We buy our tickets for the rampart tour and climb the stairs. From here we can see the pink sea marshes in the distance with mountains of fine white salt piled up on the shoreline near the production facility. There are information displays in the various towers we pass through and we learn the history of this structure. Construction began in 1272 and the walls have stood since then. The ground on which we walk has a small drainage channel carved into it and I imagine what what have flowed through these in the middle ages - blood, piss, shit, and rainwater to wash it all out and down to the ground. We soon reach the part of the wall looking down on the bullfighting ground and each claim a gap in the rampart for optimal viewing.

In a stroke of luck, the event starts shortly after our arrival and a bull is set free in the stadium. He is pissed off! He gallops several loops around the outside track, taking runs at the people who taunt him by running close to him and trying to grab one of ribbons attached to his horns. He gets close a couple of times but the experienced kids always manage to leap onto the bleachers and hoist themselves up, just out of his reach. With no success on the outside track, the bull leaps the fence and lands in the inside area then chases a teenager around until he jumps to the safety of the hay bales. Not so fast kid - the bull rams himself into the stack and sends kids flying. A gasp erupts from the crowd, then cheering. Soon, that bull tires and another one is sent out in his place. He is bigger and meaner and is looking for somebody to stomp. He does the cartoon bull move where he lowers his head and drags his front hooves through the dust, snorting and grunting. One ambitious bullfighter runs across the field, hoping to snag a ribbon, but he trips and the bull tries to spear him with his horns, but misses and instead just tramples him, earning a loud reaction from the crowd. I'm not sure if they are cheering for the kids or the bull, but I'm for the bull mashing up his aggravators.

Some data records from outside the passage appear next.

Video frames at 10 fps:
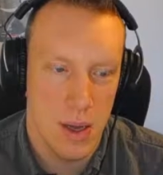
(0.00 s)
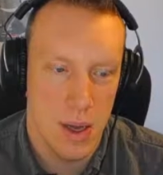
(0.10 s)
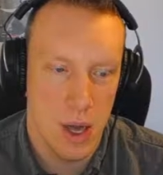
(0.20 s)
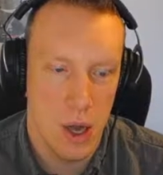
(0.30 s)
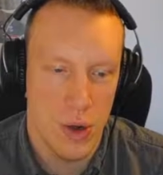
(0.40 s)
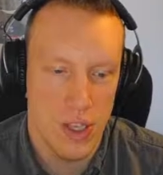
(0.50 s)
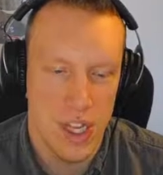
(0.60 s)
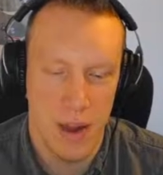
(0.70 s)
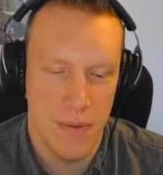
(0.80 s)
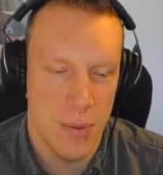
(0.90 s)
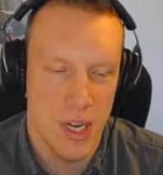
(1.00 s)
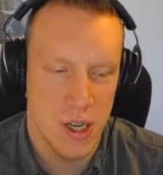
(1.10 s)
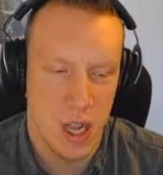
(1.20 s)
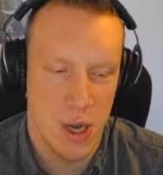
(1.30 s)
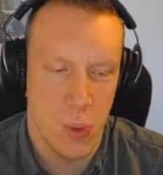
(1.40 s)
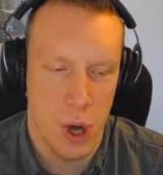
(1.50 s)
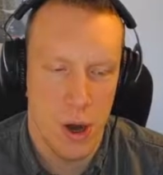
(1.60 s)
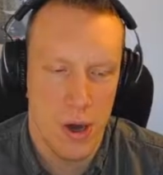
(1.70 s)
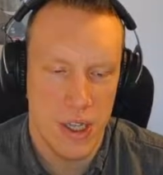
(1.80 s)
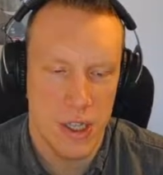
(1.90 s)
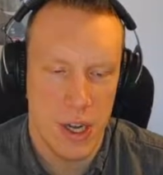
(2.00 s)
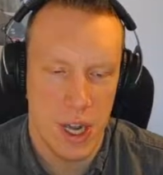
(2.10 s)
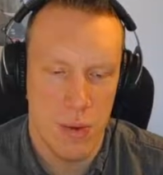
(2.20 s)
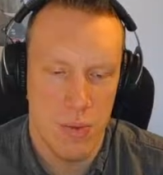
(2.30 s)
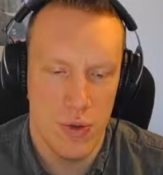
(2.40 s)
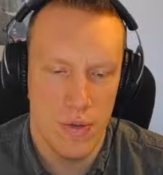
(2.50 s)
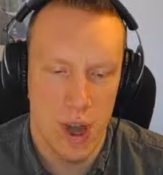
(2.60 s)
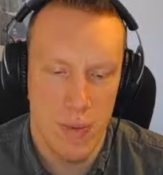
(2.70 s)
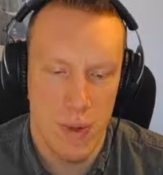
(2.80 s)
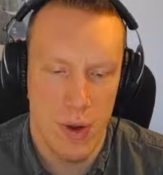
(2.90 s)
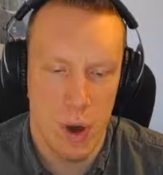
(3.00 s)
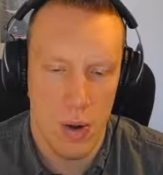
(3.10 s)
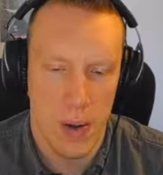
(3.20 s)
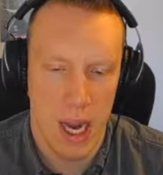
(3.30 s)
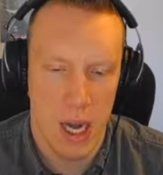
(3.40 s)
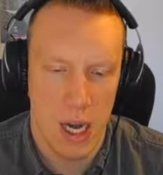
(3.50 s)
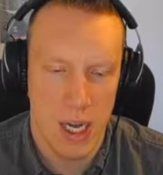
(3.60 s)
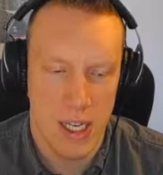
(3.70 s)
Oh, it's time for me to get work, I should get a move on before Oleana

This is great fun and we look at each other across the rampart gaps frequently, laughing, in awe of what we're seeing. We see several more close calls, another successful ribbon snag, and one final teen stomping then decide to move on and complete the circumnavigation of the mighty wall.

Back at Chateau Olson, apero is served on the back deck and we are bathed in the orange glow of the setting sun which creates a beautiful hue on the stone walls. Michael sends up his drone and catches a magnificent panorama of us and our French habitation.

We enjoy a simple and delicious dinner of burgers and coleslaw then move into the fireplace room for a final magical evening with our hosts. Anna and I play a game of chess. We all snack. The conversation flows as we laugh and joke. Ana tells us of the recent migration of American ex-pats to the Azores and how they can't find anywhere to get their eyelashes done. Fools! Portuguese ladies spent most of their waking hours removing hair from their faces, not adding to it, as any man married to a sumptuous southern European beauty can attest to.

Our last evening with Anna and Michael is perfect and caps off an amazing five days with them. Tomorrow, we begin phase 3 of the trip - driving a rental car across the south of France. I wonder what will happen next?